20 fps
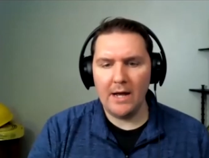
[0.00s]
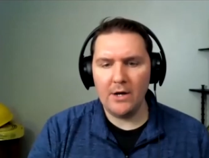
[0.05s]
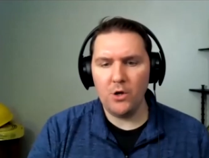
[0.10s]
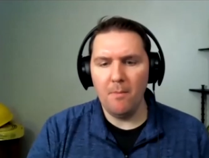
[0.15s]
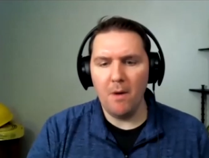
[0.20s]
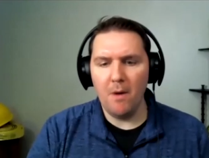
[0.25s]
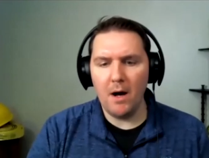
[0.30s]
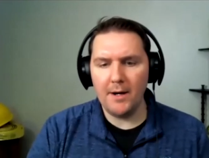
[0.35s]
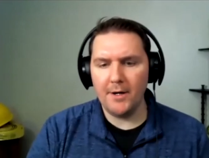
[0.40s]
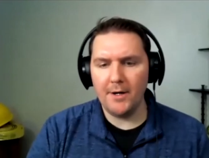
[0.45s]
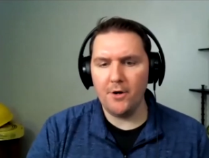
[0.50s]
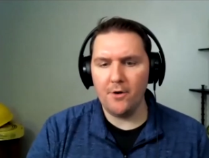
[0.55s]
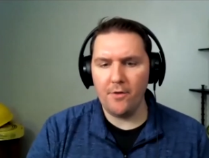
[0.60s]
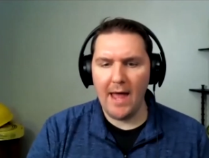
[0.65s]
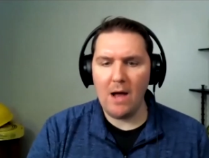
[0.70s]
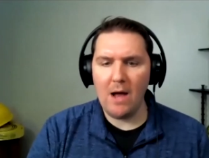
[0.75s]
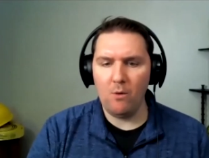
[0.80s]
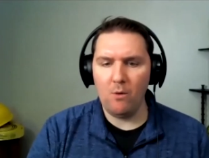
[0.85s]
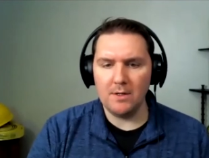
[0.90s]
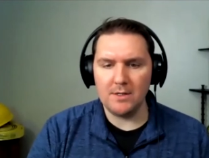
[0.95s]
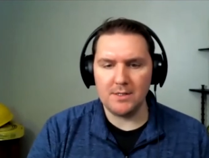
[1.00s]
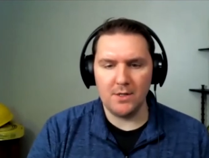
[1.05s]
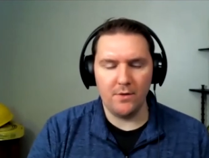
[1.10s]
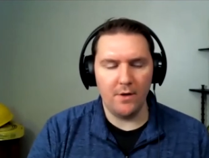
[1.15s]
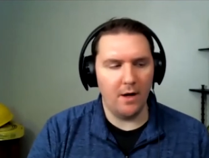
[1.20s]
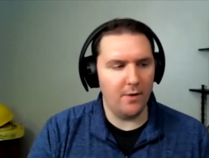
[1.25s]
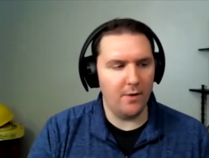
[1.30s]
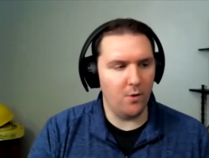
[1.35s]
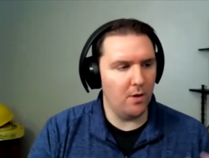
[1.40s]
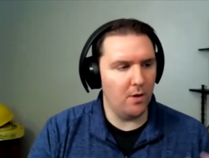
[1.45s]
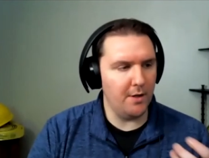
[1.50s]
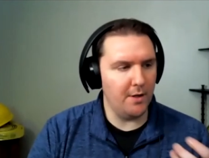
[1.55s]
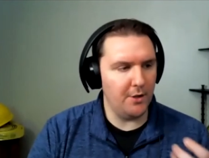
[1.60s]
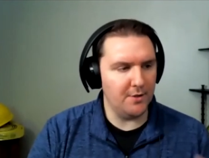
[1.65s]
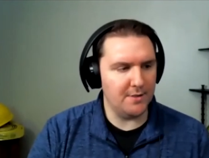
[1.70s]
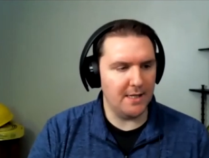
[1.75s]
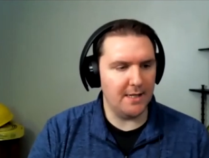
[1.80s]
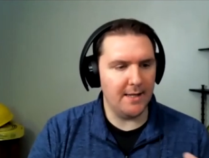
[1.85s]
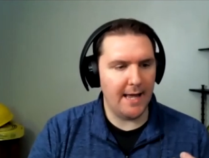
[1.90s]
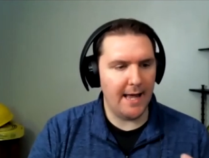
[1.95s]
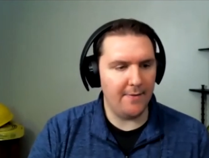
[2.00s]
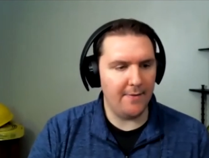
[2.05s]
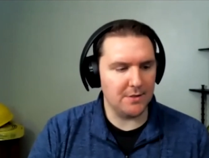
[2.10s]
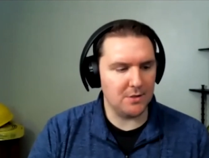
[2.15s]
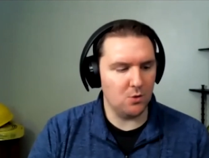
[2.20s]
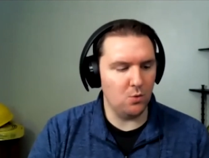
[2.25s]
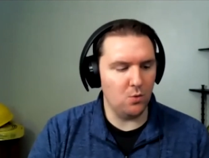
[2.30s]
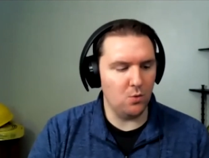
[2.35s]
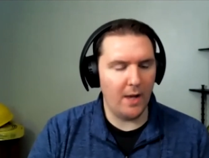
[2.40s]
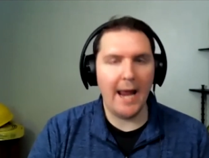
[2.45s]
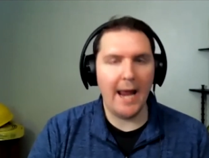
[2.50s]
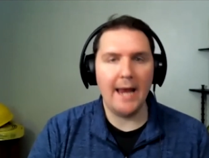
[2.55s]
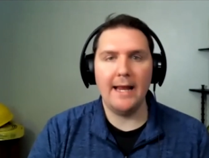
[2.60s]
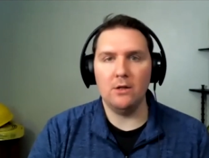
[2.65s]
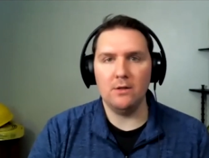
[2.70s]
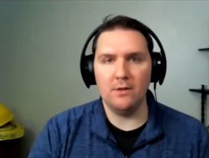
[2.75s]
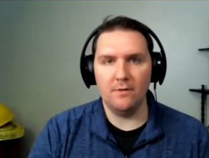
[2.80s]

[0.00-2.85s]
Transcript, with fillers: do you monitor that one? So the other one, you said it had this cool handheld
——————————
_Task details_:
A word-for-word copy of the records is needed, with no pictures carried over.

_Answer to the exercise_:
20 fps
[0.00s]
[0.05s]
[0.10s]
[0.15s]
[0.20s]
[0.25s]
[0.30s]
[0.35s]
[0.40s]
[0.45s]
[0.50s]
[0.55s]
[0.60s]
[0.65s]
[0.70s]
[0.75s]
[0.80s]
[0.85s]
[0.90s]
[0.95s]
[1.00s]
[1.05s]
[1.10s]
[1.15s]
[1.20s]
[1.25s]
[1.30s]
[1.35s]
[1.40s]
[1.45s]
[1.50s]
[1.55s]
[1.60s]
[1.65s]
[1.70s]
[1.75s]
[1.80s]
[1.85s]
[1.90s]
[1.95s]
[2.00s]
[2.05s]
[2.10s]
[2.15s]
[2.20s]
[2.25s]
[2.30s]
[2.35s]
[2.40s]
[2.45s]
[2.50s]
[2.55s]
[2.60s]
[2.65s]
[2.70s]
[2.75s]
[2.80s]

[0.00-2.85s]
Transcript, with fillers: do you monitor that one? So the other one, you said it had this cool handheld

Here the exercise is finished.